_How to complete this task_
Every entry in the data that follows should come back exactly, pictures aside.
----
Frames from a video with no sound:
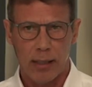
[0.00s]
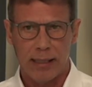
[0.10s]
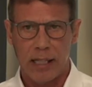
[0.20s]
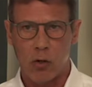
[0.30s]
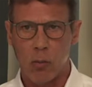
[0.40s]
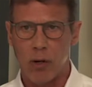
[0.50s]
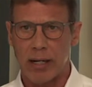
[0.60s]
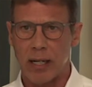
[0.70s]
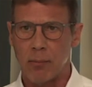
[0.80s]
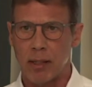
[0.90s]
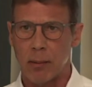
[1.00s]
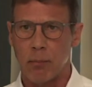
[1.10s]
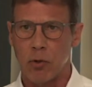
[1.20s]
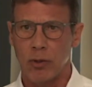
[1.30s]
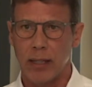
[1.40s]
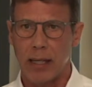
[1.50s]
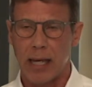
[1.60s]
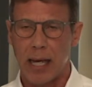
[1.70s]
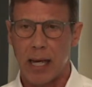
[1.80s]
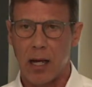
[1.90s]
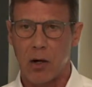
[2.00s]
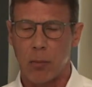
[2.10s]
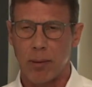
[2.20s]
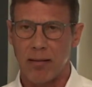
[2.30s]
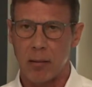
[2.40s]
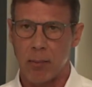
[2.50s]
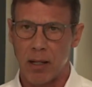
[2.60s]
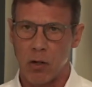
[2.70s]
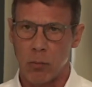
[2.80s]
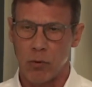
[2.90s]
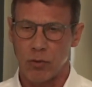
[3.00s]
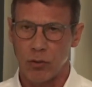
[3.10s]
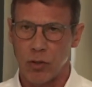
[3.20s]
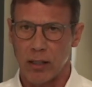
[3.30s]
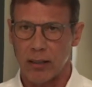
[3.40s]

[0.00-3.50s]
de cómo el régimen responde a los principales opositores.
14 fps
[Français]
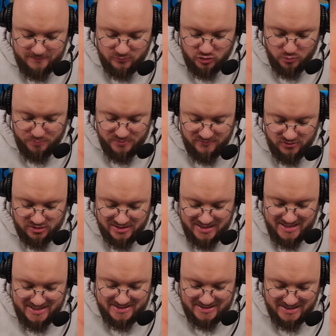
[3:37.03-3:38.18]
depuis votre
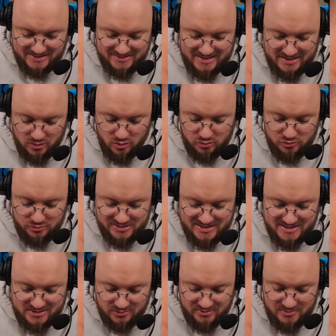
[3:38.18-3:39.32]
extra deck en
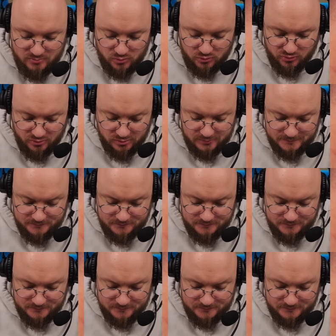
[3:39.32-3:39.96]
utilisant des monstres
----
_Task response_
Frames from a video with no sound:
[0.00s]
[0.10s]
[0.20s]
[0.30s]
[0.40s]
[0.50s]
[0.60s]
[0.70s]
[0.80s]
[0.90s]
[1.00s]
[1.10s]
[1.20s]
[1.30s]
[1.40s]
[1.50s]
[1.60s]
[1.70s]
[1.80s]
[1.90s]
[2.00s]
[2.10s]
[2.20s]
[2.30s]
[2.40s]
[2.50s]
[2.60s]
[2.70s]
[2.80s]
[2.90s]
[3.00s]
[3.10s]
[3.20s]
[3.30s]
[3.40s]

[0.00-3.50s]
de cómo el régimen responde a los principales opositores.
14 fps
[Français]
[3:37.03-3:38.18]
depuis votre
[3:38.18-3:39.32]
extra deck en
[3:39.32-3:39.96]
utilisant des monstres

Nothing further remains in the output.